Computer scientists at the University of California San Diego’s Jacobs School of Engineering have developed a smartphone app that can quickly and accurately detect the presence of an illegal credit or debit card skimmer installed on a gas station pump, reducing inspection times from 30 minutes to just three seconds.
Card skimmers are a problem on all kinds of devices requiring you to insert or slide your plastic, but for ATMs, which are nearly impossible to hack open, and payment terminals inside a store, external hardware has to be added which aren’t that hard to spot if you know what you’re looking for. Gas station pumps are a different story, however. Most can easily be opened using a universal key which isn’t hard to acquire, allowing the skimming hardware to be installed inside so it’s completely invisible to unsuspecting users. To retrieve the data that’s collected throughout a day, like card numbers and PINs, criminals just need to pull up nearby and download it all over a wireless Bluetooth connection. But it’s that functionality which allows this app to detect the illegal hardware.
The team from the University of California San Diego, who worked with other computer scientists from the University of Illinois, developed an app called Bluetana which not only scans and detects Bluetooth signals, but can actually differentiate those coming from legitimate devices—like sensors, smartphones, or vehicle tracking hardware—from card skimmers that are using the wireless protocol as a way to harvest stolen data. The full details of what criteria Bluetana uses to differentiate the two isn’t being made public, but its algorithm takes into account metrics like signal strength and other telltale markers that were pulled from data based on scans made at 1,185 gas stations across six different states.

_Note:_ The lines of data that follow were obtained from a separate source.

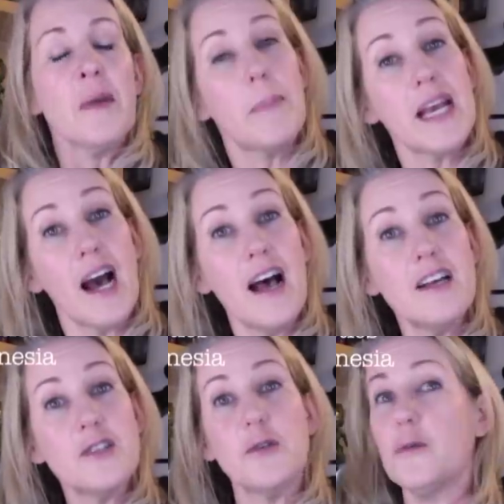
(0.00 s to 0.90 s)

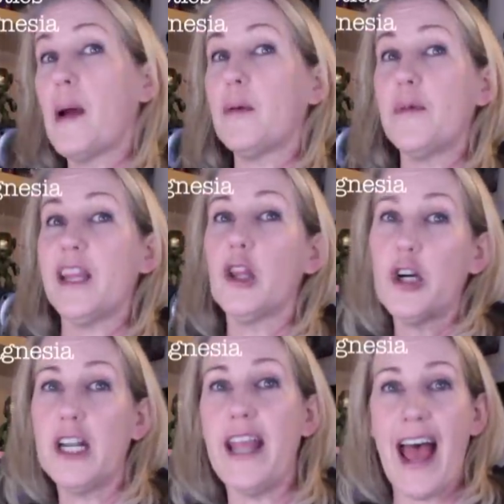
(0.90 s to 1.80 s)
because remember we
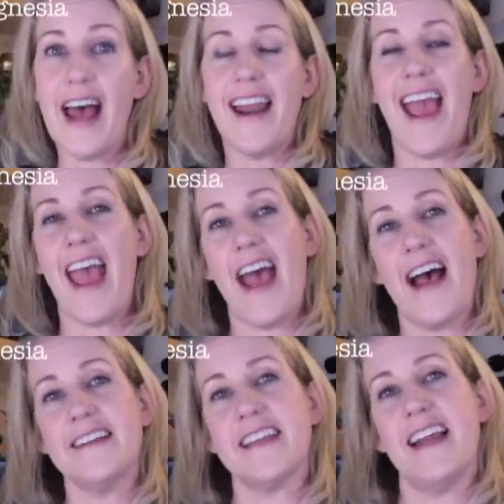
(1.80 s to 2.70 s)
learned that
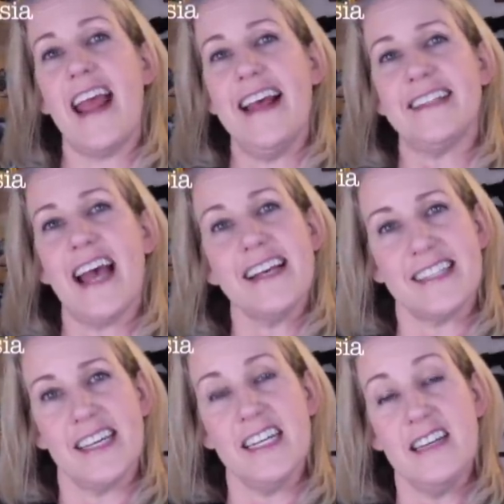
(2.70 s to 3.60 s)
as an
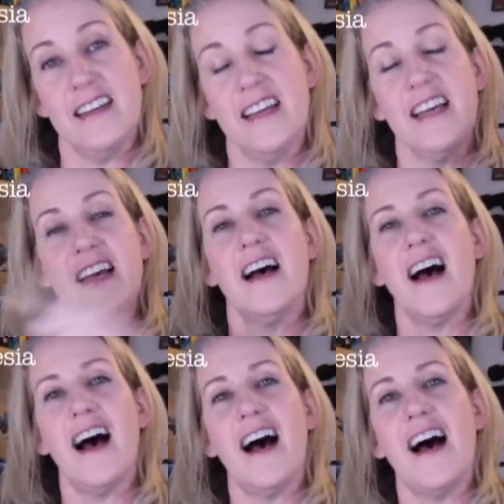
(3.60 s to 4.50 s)
antacid,
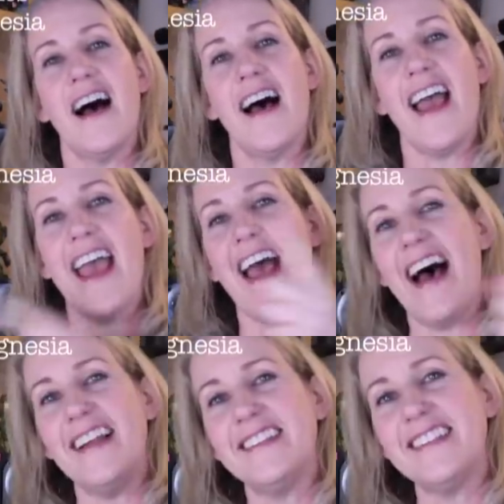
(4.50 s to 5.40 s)

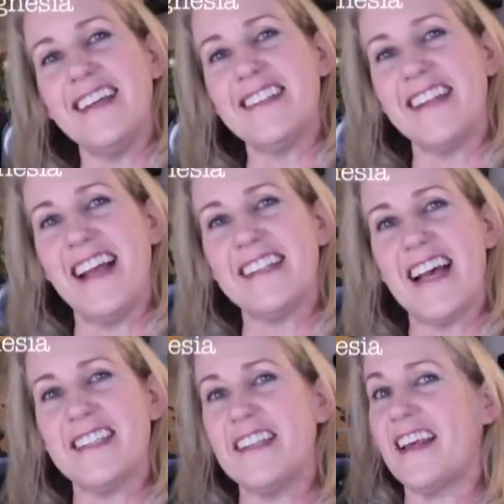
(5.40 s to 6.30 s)
and it's an
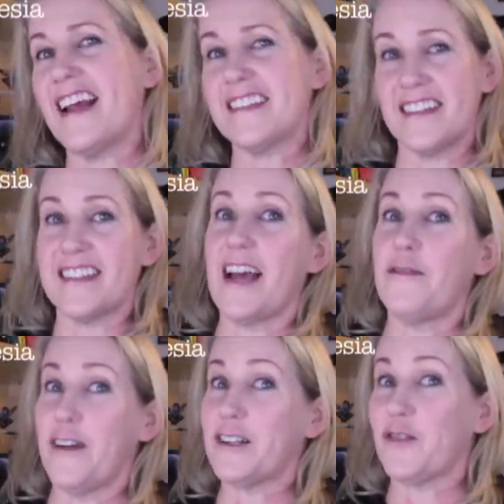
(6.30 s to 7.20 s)
antacid that has the side
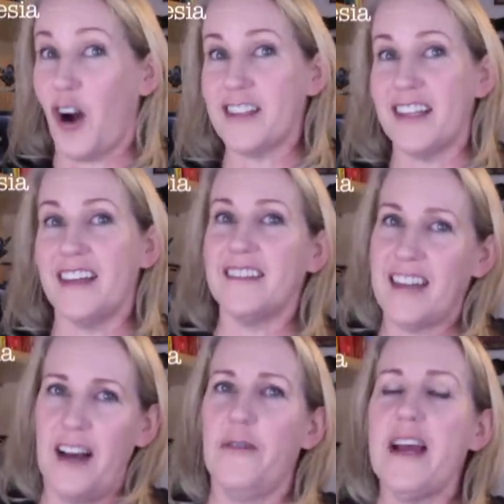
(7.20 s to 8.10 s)
effect of causing
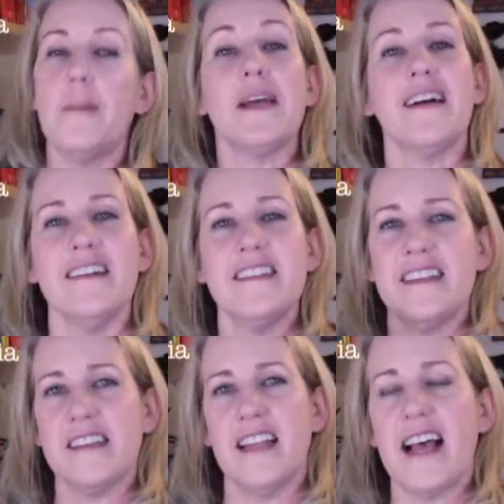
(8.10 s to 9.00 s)
diarrhea because
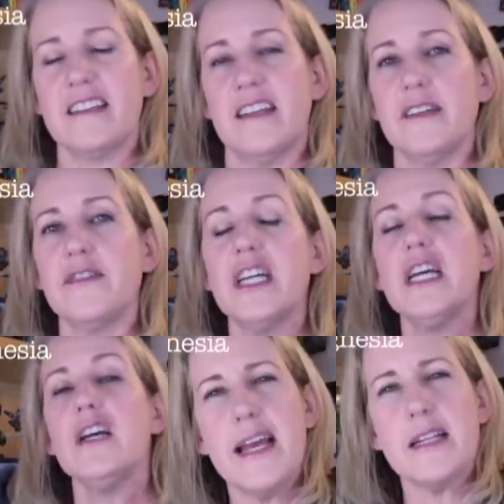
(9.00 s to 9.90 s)
it's a laxative.
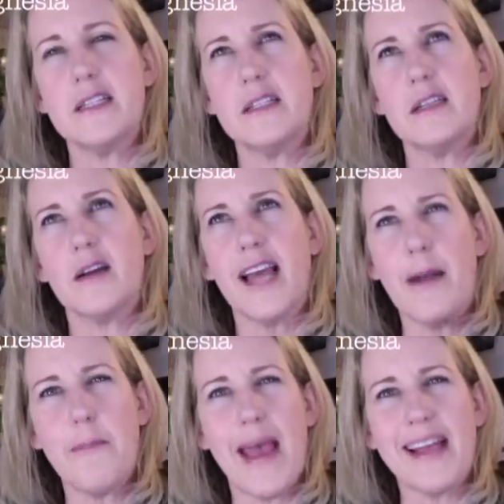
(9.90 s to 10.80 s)
It's
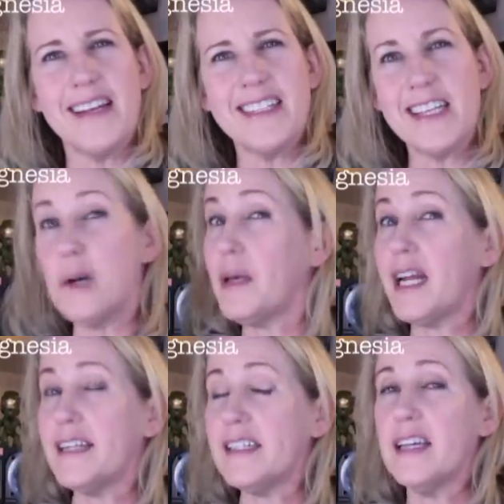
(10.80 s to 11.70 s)
got magnesium in
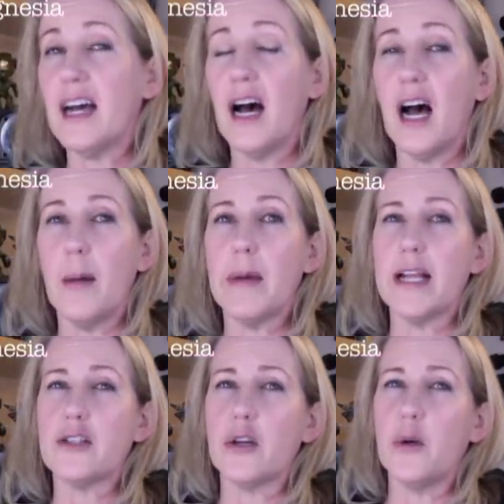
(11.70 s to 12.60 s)
it,
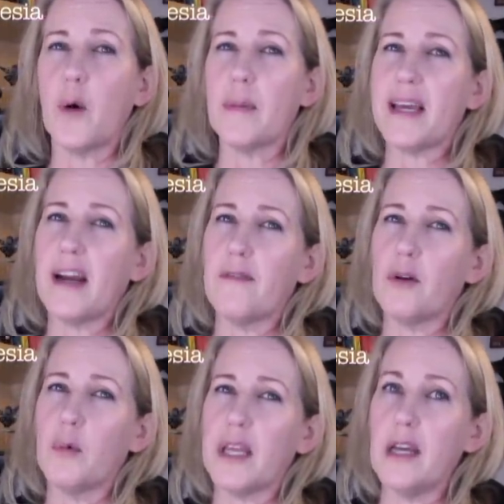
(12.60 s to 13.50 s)
and so you want to be
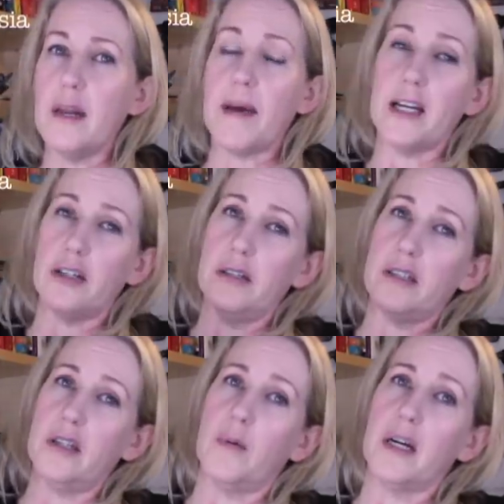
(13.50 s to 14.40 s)
careful with kidney patients.
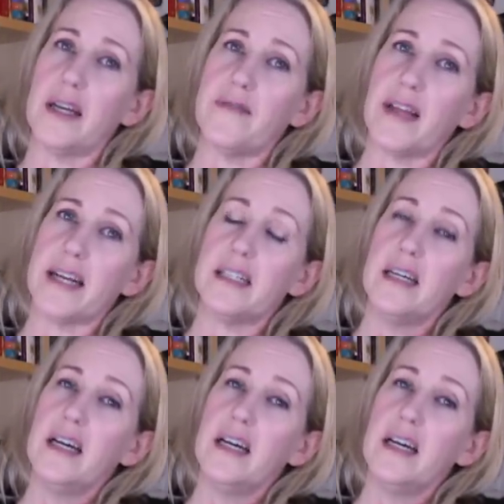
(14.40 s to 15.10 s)
You don't want to give that,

So far Bluetana has been successfully used to find 42 Bluetooth-based card skimmers installed in gas pumps across three states, including two that had been operating for almost six months without detection. But don’t expect to be able to whip out your phone and perform a quick security scan the next time you go to fill up your car. The computer scientists who developed Bluetana worked closely with the United States Secret Service and for the time being, it’s a tool only available to official gas pump inspectors. The concern is that making it available to the public will allow those who design and engineer the card skimming hardware to figure out what it’s specifically scanning for, and find ways to circumvent its effectiveness.